20 thoughts on “Civic Engagement and Leadership

  1. Very good article. I’ve just written one myself (not yet published) that had the opposite view of things – that America is known for pitching in, getting things done against seemingly insurmountable odds, grabbing a good idea and running with it.

    Any town, from small like Lamar to large like New York City, runs on the backs of the folks who show up. Lots of them show up if the town is big, fewer if the town is small, but show up they will. You see the same kind of thing at church – it’s always the same people who do the scut work, the leg work, the cleanup work. In my opinion (you know – they’re like noses …), young people need to be invited, need to know that they have input, too; that they can make a difference right there in their little town. Once they learn to ‘clean your room’ (Jordan Peterson), they are ready for the next step, which is – or can be – getting involved in local politics or fulfilling local needs.
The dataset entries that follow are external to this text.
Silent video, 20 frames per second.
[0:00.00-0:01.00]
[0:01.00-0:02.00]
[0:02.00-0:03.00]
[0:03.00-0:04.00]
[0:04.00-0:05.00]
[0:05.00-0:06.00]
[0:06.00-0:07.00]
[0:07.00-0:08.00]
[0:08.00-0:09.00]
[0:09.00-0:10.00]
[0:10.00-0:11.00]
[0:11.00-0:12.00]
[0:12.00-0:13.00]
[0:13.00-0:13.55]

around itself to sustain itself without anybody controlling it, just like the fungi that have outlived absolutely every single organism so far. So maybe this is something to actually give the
That’s the engagement that needs to happen.

    Me – being me – had to laugh about “our people are out greatest asset”; because they’ve just dropped season 10 of The Walking Dead on Netflix, I’m re-watching the series from season one on thru’ to now, season 10. What does Negan say about people being a resource – usually just before he kills a bunch of them ….”

    Liked by 1 person

    • Thanks, Audre. I do think a lot of that quintessentially American “can-do” spirit still exists; I just think that people can be (and have become) discouraged when it seems like there is no official direction or leadership. If leadership or the elites seem aloof and uncaring, people will either a.) rise to the occasion and solve their own problems and/or b.) sit back and complain, figuring that if the people responsible for addressing problems aren’t doing so, why should the rest of us?
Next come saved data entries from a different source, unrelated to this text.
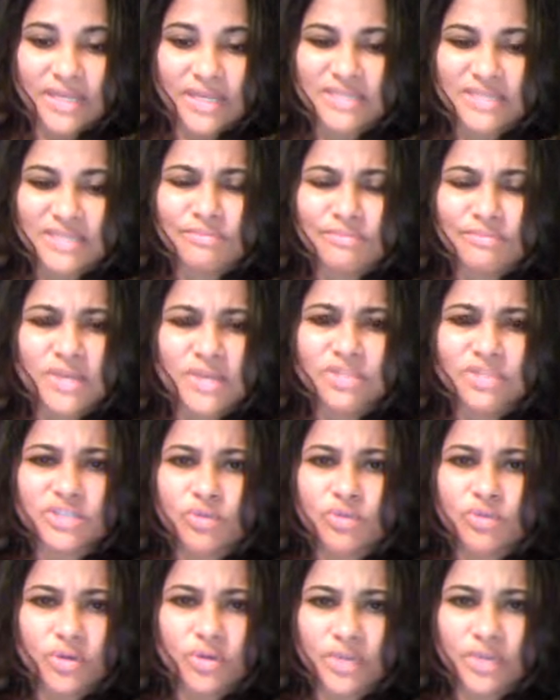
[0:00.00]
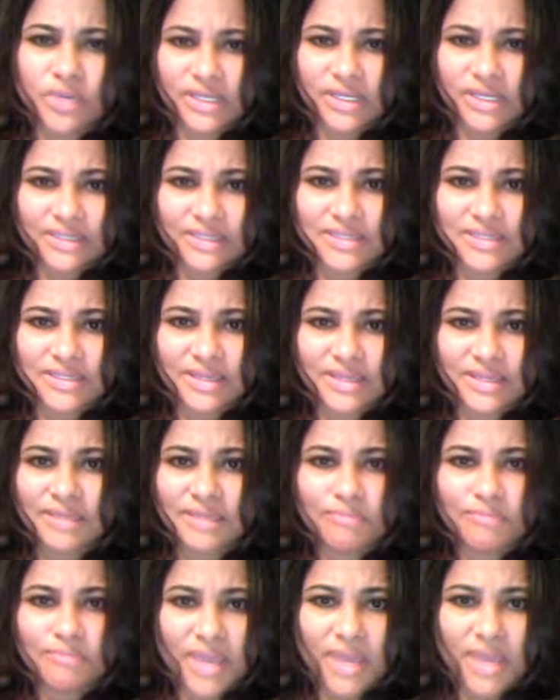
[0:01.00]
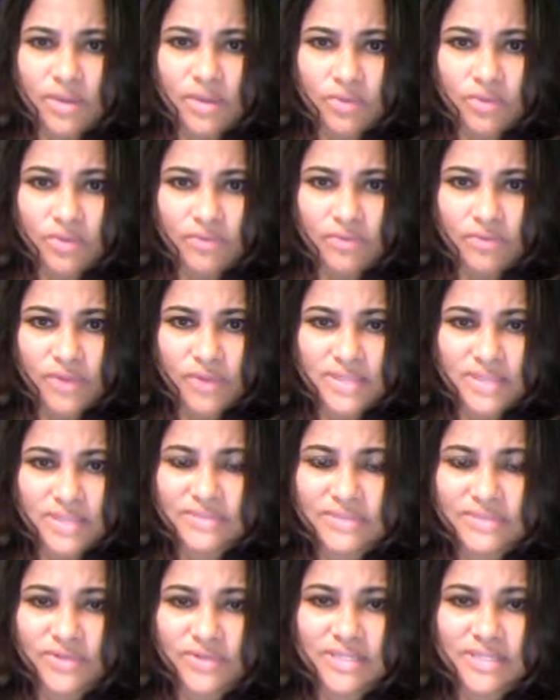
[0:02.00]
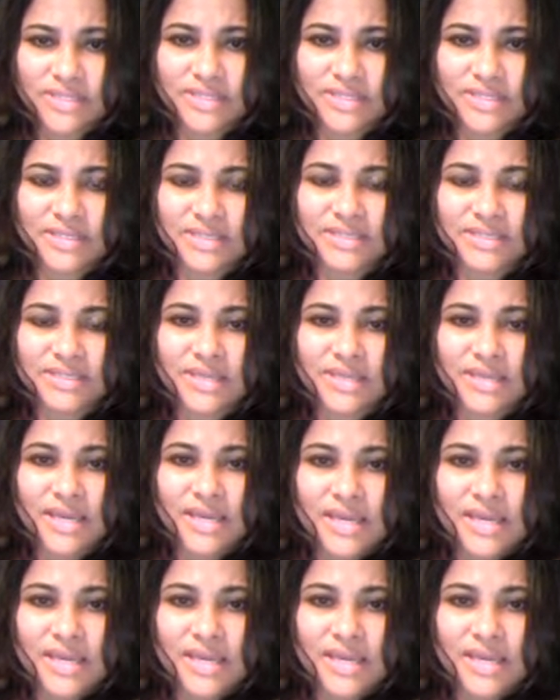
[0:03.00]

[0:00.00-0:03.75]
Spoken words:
It's much more realistic than Beowulf was, for instance.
      I agree: it’s always the case that 20% of the people do 80% of the work. Sometimes it’s hard for the 20% to give up some of their responsibilities (I speak from experience!). It’s crucial, though, to give opportunities to younger members within any organization so they can learn and feel a sense of buy-in to that organization. Feeling that you have no real input into important decisions or contributions to achieving major goals will result in burn-out fast.

      Ha! Great TWD reference. Yes, it’s funny how those who say they value people the most often disregard human life with such casual cruelty.

      Liked by 1 person

  2. There’s no denying that people are discouraged; it’s been that way and slowly gotten worse since Nov. 2020. Now I read that even people who voted for the current administration are unhappy. What, exactly, has been accomplished? Still – we have to suck it up, breathe deep, and do all we can to make corrections. We will. We are not that far gone.

    Liked by 2 people

    • I definitely agree that we have to keep hope alive and persevere; I also think we’re at a point where people don’t want to persevere any longer. Of course, it’s always darkest just before the dawn!